Throughout Dunces’ history, studio chiefs have been reluctant to bet on a colloquial story involving an overweight intellectual who avoids sex and is fond of alluding to Roman philosophers. In many cases, the suits simply didn’t get the book. For a version considered in the early ‘80s, Orion Pictures founder Mike Medavoy suggested that Ignatius be made thin, so that aerobics-crazy audiences would take to him, which is like suggesting that Captain Ahab be made kinder to ocean mammals so Moby Dick appeals to environmentalists. Yet these same executives are often attracted to the book’s status as an “important” work. And therein lies the tension that keeps a Dunces adaptation forever on life support. As Will Ferrell has said, “It’s the movie everyone in Hollywood wants to make but doesn’t want to finance.”

Most curiously, there is the matter of what many, including Steven Soderbergh, believe to be a “curse” that surrounds the book. In addition to the tragic suicide of Toole, a series of misfortunes have affected efforts to make the film. In 1982, John Belushi became the first actor cast in the role of Ignatius (Richard Pryor was also attached to this version, in the role of the visionary vagrant Burma Jones). Belushi was an inspired choice, possessing both the artistic range and the physical largesse to nail the character. All the lights seemed to be turning green for Kramer, who was then only 23 years old. But a day or so before Belushi was supposed to meet with executives at Universal to finalize his involvement, he died of a drug overdose at the Chateau Marmont. Five months later, the woman who led the Louisiana State Film Commission was murdered by her husband, which brought the efforts to shoot the film in New Orleans—and the production itself—to a halt. Other deaths tangentially linked to the project include those of actors John Candy and Chris Farley, both of whom were considered for the lead role before they died. And, for those so predisposed, the recent devastation that Hurricane Katrina wrought on New Orleans provides further amplification.

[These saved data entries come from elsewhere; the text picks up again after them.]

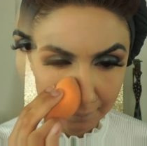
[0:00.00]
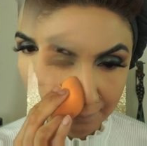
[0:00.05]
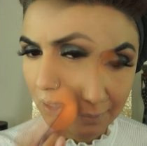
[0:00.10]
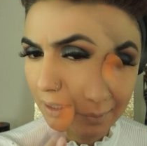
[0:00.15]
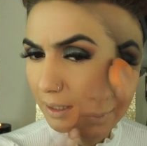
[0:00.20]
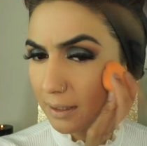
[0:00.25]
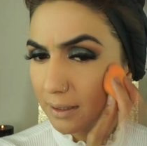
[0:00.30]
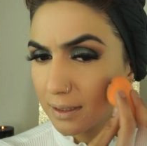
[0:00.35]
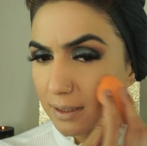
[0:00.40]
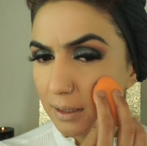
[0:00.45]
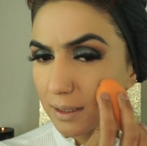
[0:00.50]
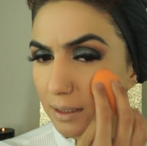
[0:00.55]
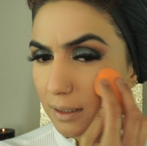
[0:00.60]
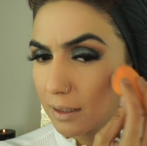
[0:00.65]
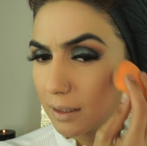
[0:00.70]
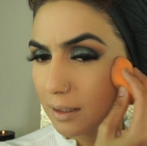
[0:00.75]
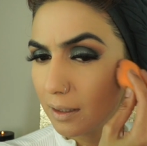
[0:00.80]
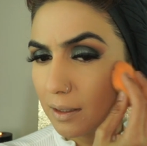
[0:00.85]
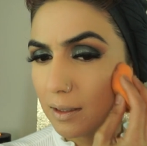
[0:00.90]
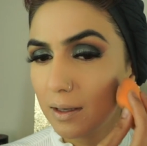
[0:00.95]

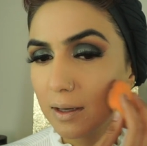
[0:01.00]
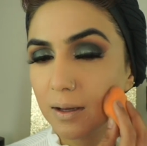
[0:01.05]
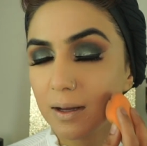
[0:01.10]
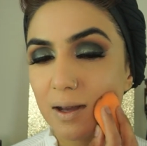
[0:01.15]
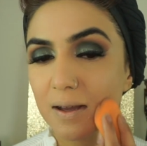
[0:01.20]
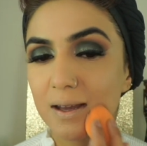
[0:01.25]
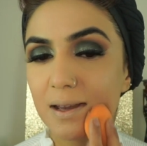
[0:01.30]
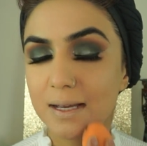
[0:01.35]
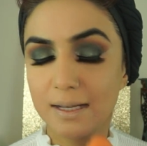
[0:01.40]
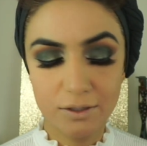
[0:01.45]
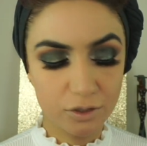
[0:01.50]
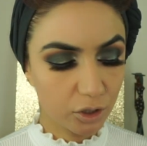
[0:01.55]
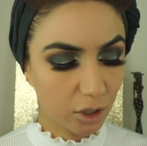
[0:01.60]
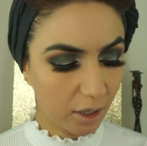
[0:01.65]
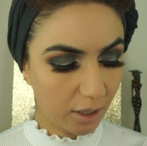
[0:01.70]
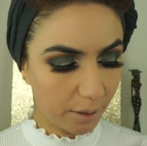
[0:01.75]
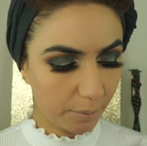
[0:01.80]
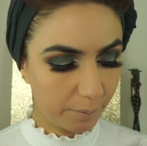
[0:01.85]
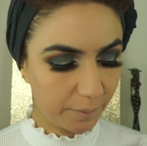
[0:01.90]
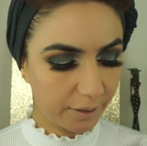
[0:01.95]
It's
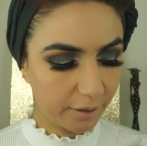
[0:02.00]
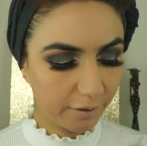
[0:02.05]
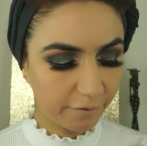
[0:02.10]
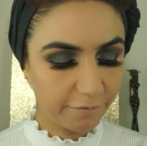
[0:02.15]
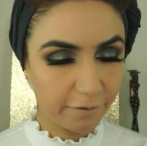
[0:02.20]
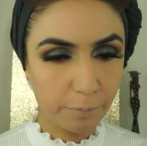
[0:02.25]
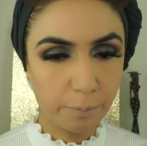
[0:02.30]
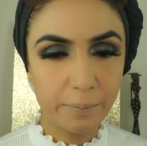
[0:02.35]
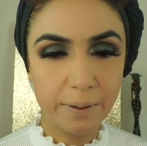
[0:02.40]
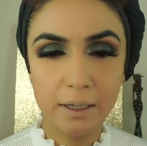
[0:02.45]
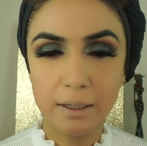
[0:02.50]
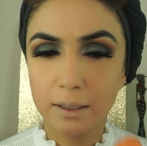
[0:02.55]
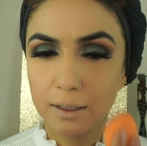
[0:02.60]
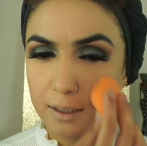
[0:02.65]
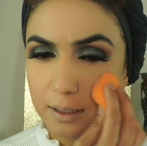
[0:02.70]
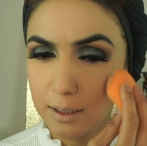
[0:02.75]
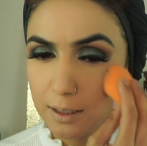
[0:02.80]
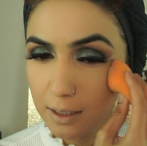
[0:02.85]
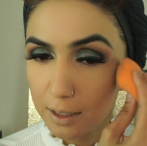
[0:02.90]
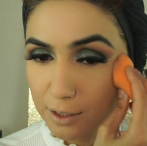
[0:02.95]
got a bit of a
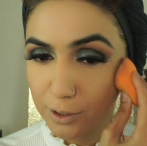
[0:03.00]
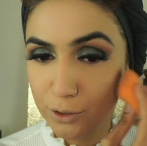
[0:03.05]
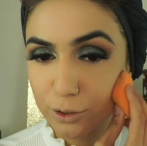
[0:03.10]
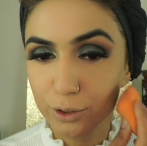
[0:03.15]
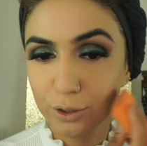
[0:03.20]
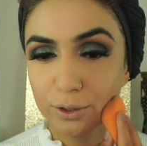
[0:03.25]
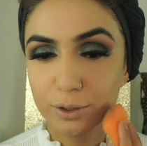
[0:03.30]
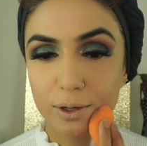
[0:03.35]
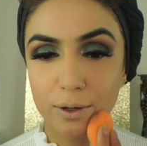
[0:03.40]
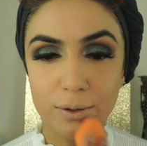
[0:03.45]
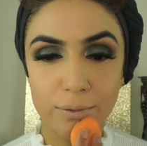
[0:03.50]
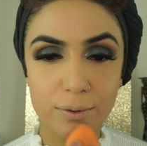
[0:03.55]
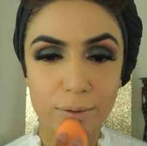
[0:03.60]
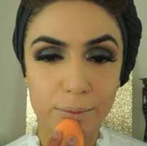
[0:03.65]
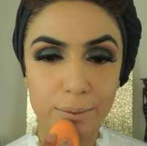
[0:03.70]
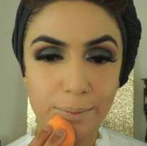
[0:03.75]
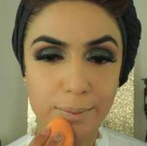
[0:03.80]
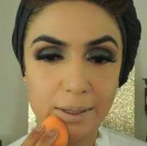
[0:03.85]
pinky undertone,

Will Dunces ever get made? Should it even be attempted? The cast and director seem to think so, and they are standing by, ready to take salary cuts, though the project does need a new champion at Paramount before anything can happen. Once again, Hollywood fumbling seems to have doomed the endeavor. At this point, if a film ever does get made, it will more likely tell the meta-story of Kramer’s attempts to make the movie, interspersed with bits of the book and author Toole’s real-life saga—similar to the way Charlie Kaufman dealt with The Orchid Thief. If this does happen, Kramer’s struggles may yet pay off, for hardship always makes for good storytelling. As the movie-loving Ignatius himself once said, “My life is a rather grim one. One day I shall perhaps describe it to you in great detail.”